In a surprise announcement in his speech at the Conservative party conference in Manchester yesterday, Osborne vowed to spark a "devolution revolution" by allowing local governments to keep the rates they collect from business.
Councils currently collect business rates, which are sent to Whitehall and then redistributed back to local authorities - but only after a significant cut has been taken for the national government.
The chancellor said that the government will scrap the practice altogether.
In a further effort to devolve power, Osborne also said that the government was going to abolish the so-called uniform business rate - a fixed national tax rate imposed on every council - entirely, so that smaller areas could cut rates to boost competitiveness and larger cities could add a premium to generate revenues to pay for infrastructure and other building projects.
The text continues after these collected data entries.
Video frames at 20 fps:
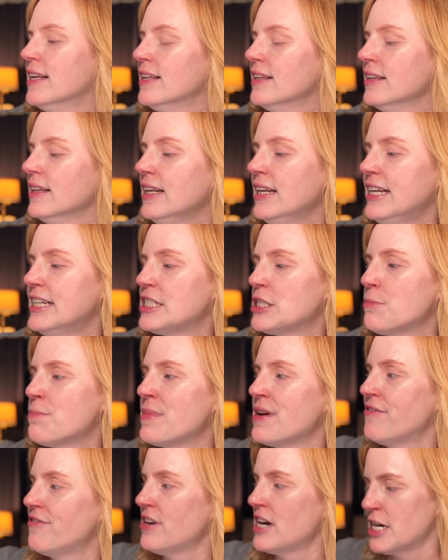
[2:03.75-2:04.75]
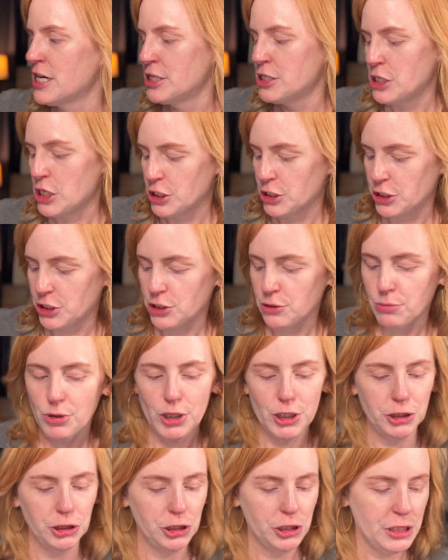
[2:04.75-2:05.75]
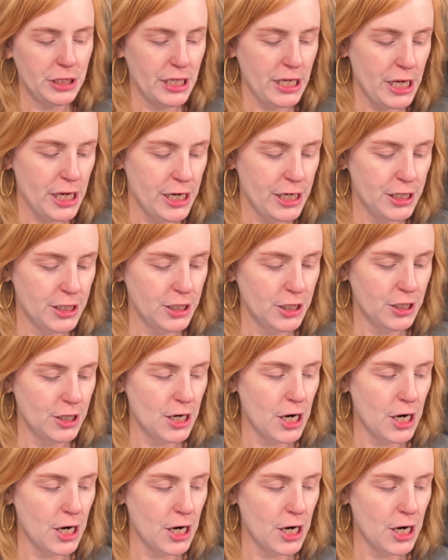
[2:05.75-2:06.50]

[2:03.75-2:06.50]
Let me find the brushes here.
Federation of Small Businesses (FSB) national chairman John Allan said the announcement presented a “huge opportunity for local authorities and business to work together to boost local growth, develop a fairer tax system and create the jobs of the future.”
ICAEW chief executive Michael Izza said the plan was a “good win for champions of devolution” and “could help to pave the way for greater competition”, while Institute of Directors (IoD) director general Simon Walker said businesses were “excited about the prospects for devolution”.
Osborne’s speech -- on the same day as a new poll showing that he is the favourite among Conservatives to be the party’s next leader -- revived speculation that the chancellor is the most-likely successor Prime Minister David Cameron.
The poll, conducted by the Conservative Home website, found that 32 per cent of Tories support Osborne, compared to 17 per cent backing business secretary Sajid Javid. Meanwhile 15 per cent of respondents said they would support home secretary Theresa May, followed by 14 per cent for London mayor Boris Johnson.